TASK DETAILS -> Would you please return only the lines from the one with "(2.00 s to 3.00 s)" through the last line of the records below, leaving the pictures out?

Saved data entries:
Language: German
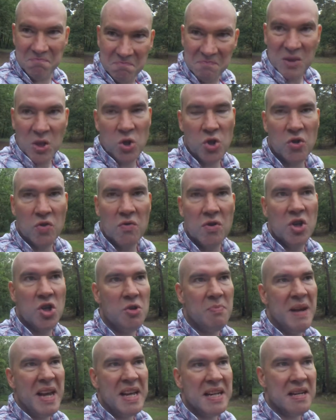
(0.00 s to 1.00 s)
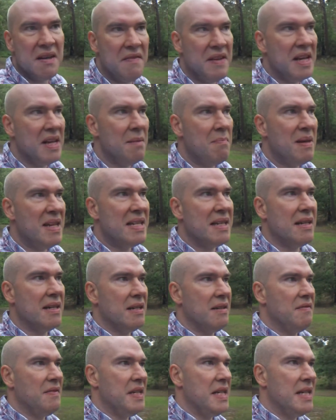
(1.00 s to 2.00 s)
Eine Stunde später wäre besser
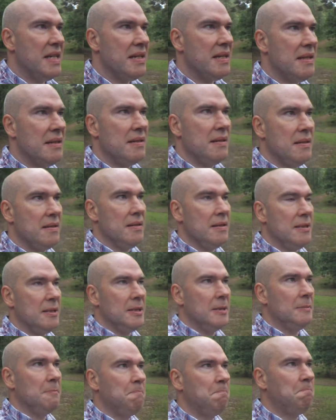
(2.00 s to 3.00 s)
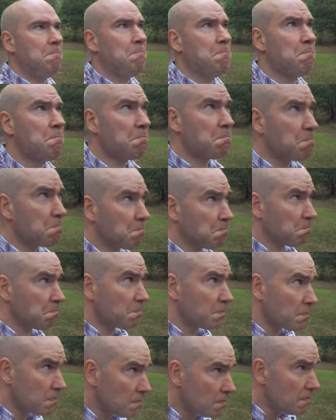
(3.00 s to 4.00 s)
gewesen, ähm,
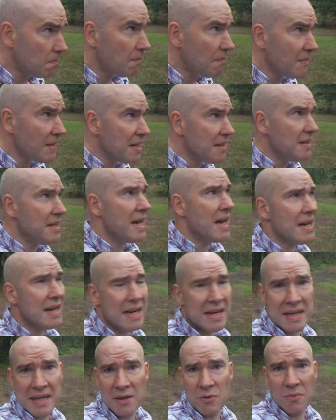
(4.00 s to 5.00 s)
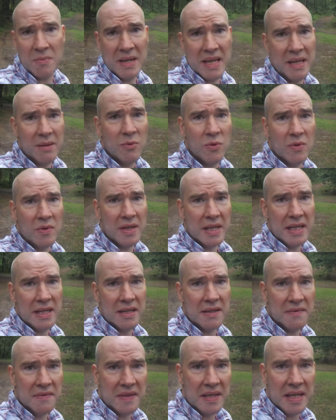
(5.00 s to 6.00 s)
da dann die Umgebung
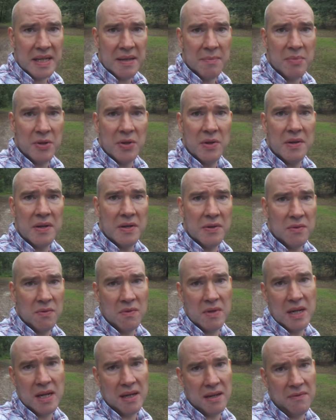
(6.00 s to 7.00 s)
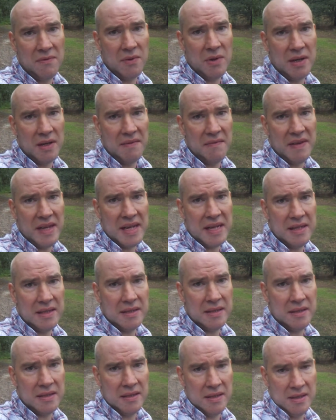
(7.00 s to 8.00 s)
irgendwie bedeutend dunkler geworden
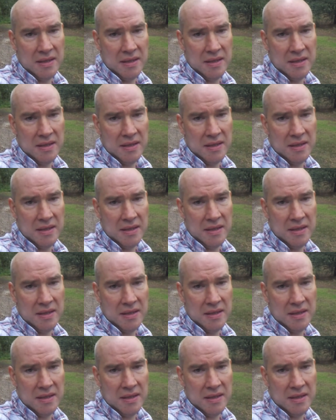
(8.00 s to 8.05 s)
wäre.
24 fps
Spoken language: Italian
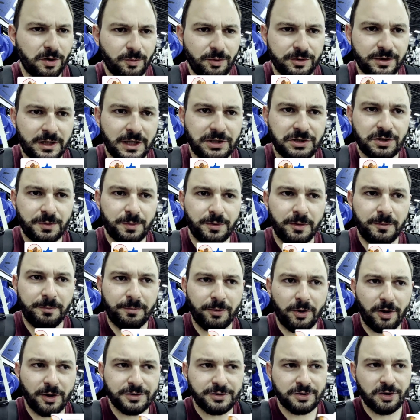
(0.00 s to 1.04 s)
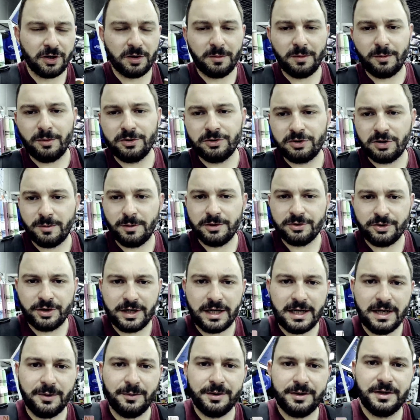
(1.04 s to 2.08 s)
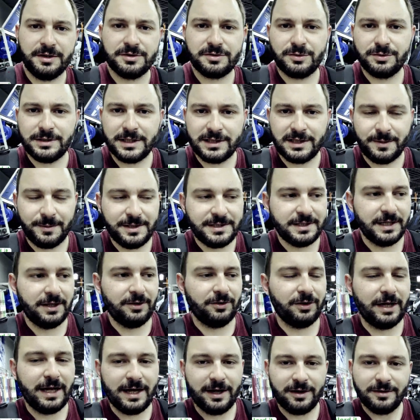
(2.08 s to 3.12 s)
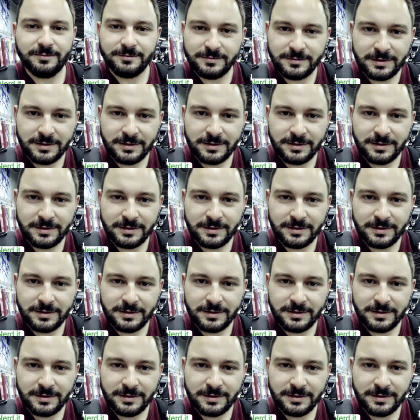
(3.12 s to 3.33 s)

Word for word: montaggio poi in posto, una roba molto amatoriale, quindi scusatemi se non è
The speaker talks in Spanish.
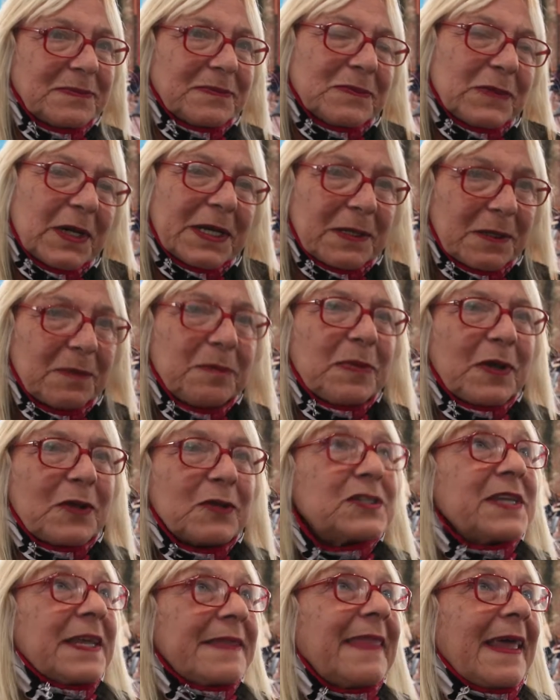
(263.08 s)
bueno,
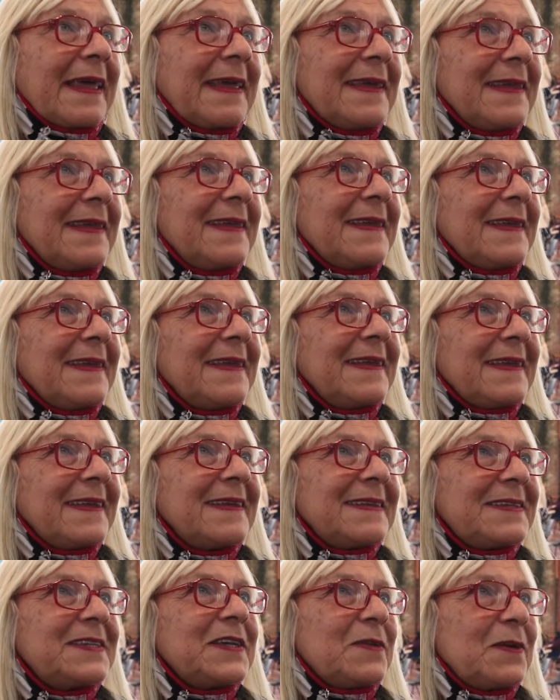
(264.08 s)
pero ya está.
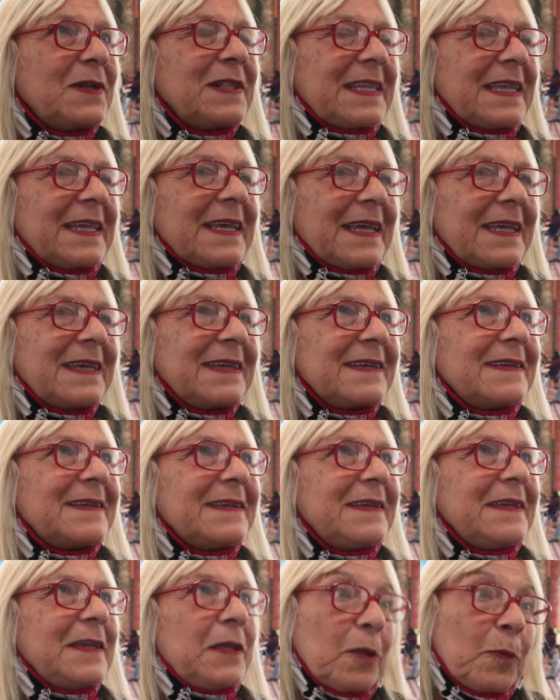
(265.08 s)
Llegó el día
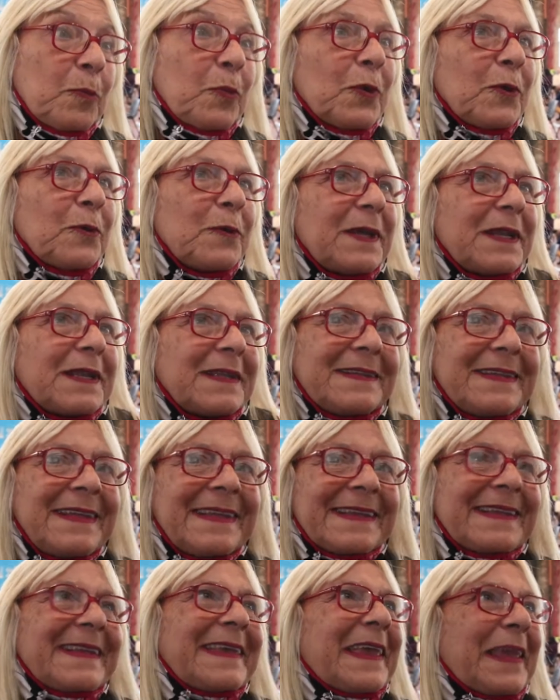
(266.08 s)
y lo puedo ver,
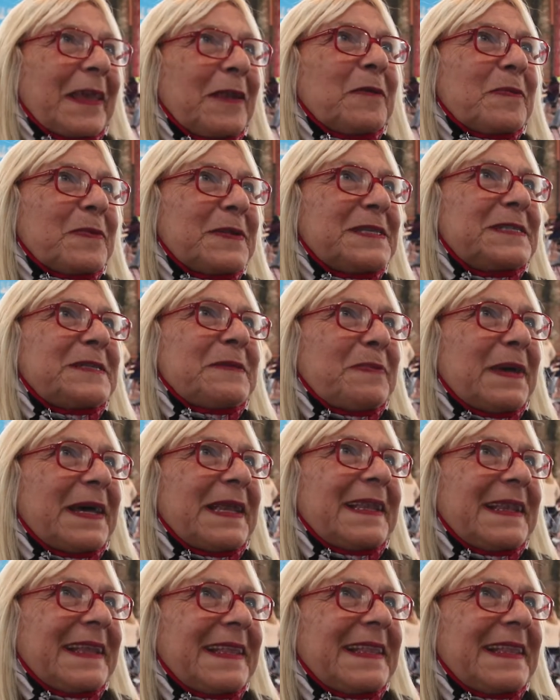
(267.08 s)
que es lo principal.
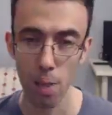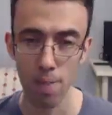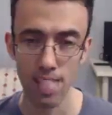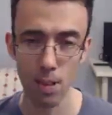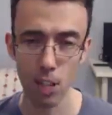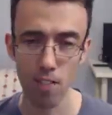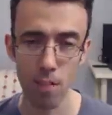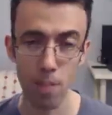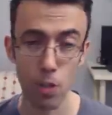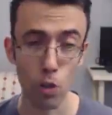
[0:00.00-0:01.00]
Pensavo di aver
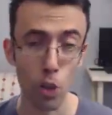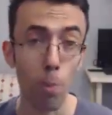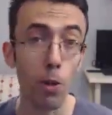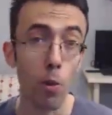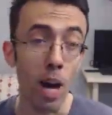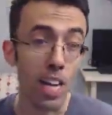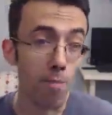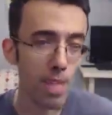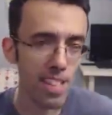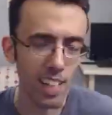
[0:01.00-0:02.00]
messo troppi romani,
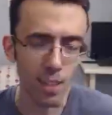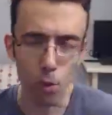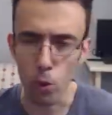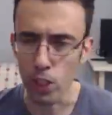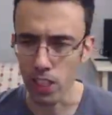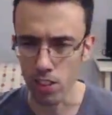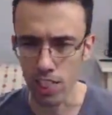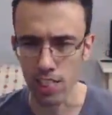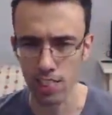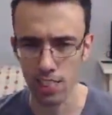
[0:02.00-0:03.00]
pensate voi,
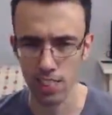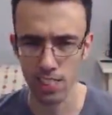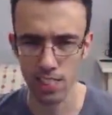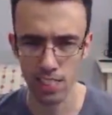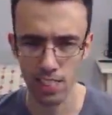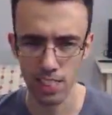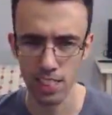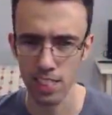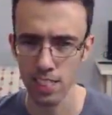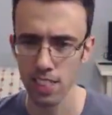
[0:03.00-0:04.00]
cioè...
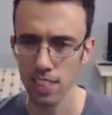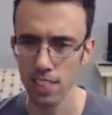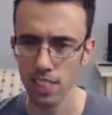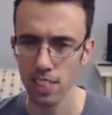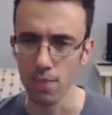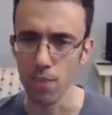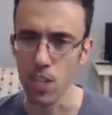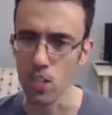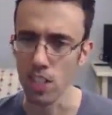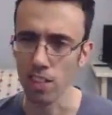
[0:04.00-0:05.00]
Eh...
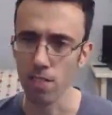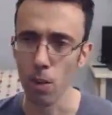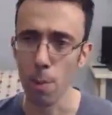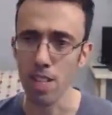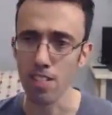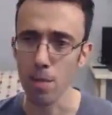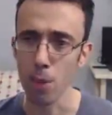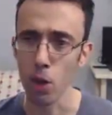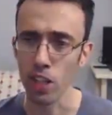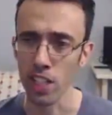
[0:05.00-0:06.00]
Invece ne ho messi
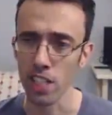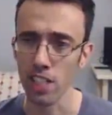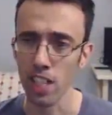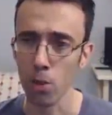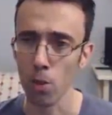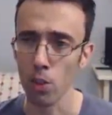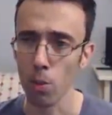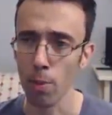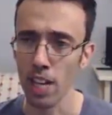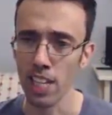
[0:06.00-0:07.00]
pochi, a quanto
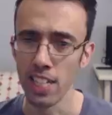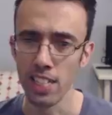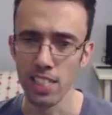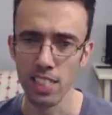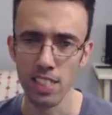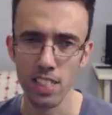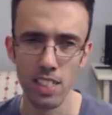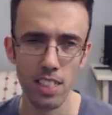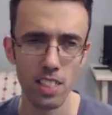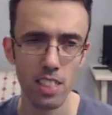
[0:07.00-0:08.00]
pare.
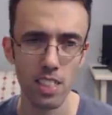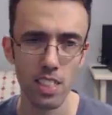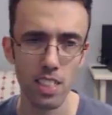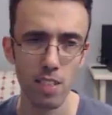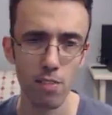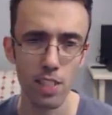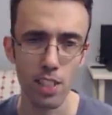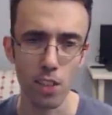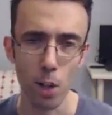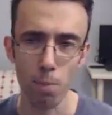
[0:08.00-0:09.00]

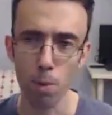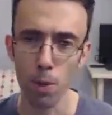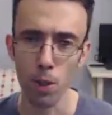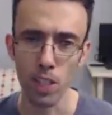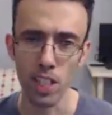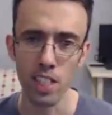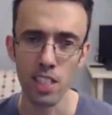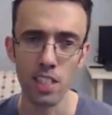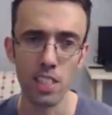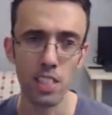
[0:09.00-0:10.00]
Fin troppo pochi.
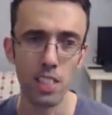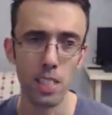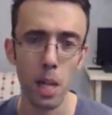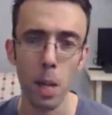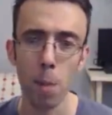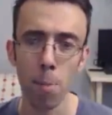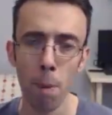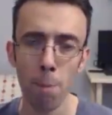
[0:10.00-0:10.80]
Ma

COMPLETED EXERCISE ->
(2.00 s to 3.00 s)
(3.00 s to 4.00 s)
gewesen, ähm,
(4.00 s to 5.00 s)
(5.00 s to 6.00 s)
da dann die Umgebung
(6.00 s to 7.00 s)
(7.00 s to 8.00 s)
irgendwie bedeutend dunkler geworden
(8.00 s to 8.05 s)
wäre.
24 fps
Spoken language: Italian
(0.00 s to 1.04 s)
(1.04 s to 2.08 s)
(2.08 s to 3.12 s)
(3.12 s to 3.33 s)

Word for word: montaggio poi in posto, una roba molto amatoriale, quindi scusatemi se non è
The speaker talks in Spanish.
(263.08 s)
bueno,
(264.08 s)
pero ya está.
(265.08 s)
Llegó el día
(266.08 s)
y lo puedo ver,
(267.08 s)
que es lo principal.
[0:00.00-0:01.00]
Pensavo di aver
[0:01.00-0:02.00]
messo troppi romani,
[0:02.00-0:03.00]
pensate voi,
[0:03.00-0:04.00]
cioè...
[0:04.00-0:05.00]
Eh...
[0:05.00-0:06.00]
Invece ne ho messi
[0:06.00-0:07.00]
pochi, a quanto
[0:07.00-0:08.00]
pare.
[0:08.00-0:09.00]

[0:09.00-0:10.00]
Fin troppo pochi.
[0:10.00-0:10.80]
Ma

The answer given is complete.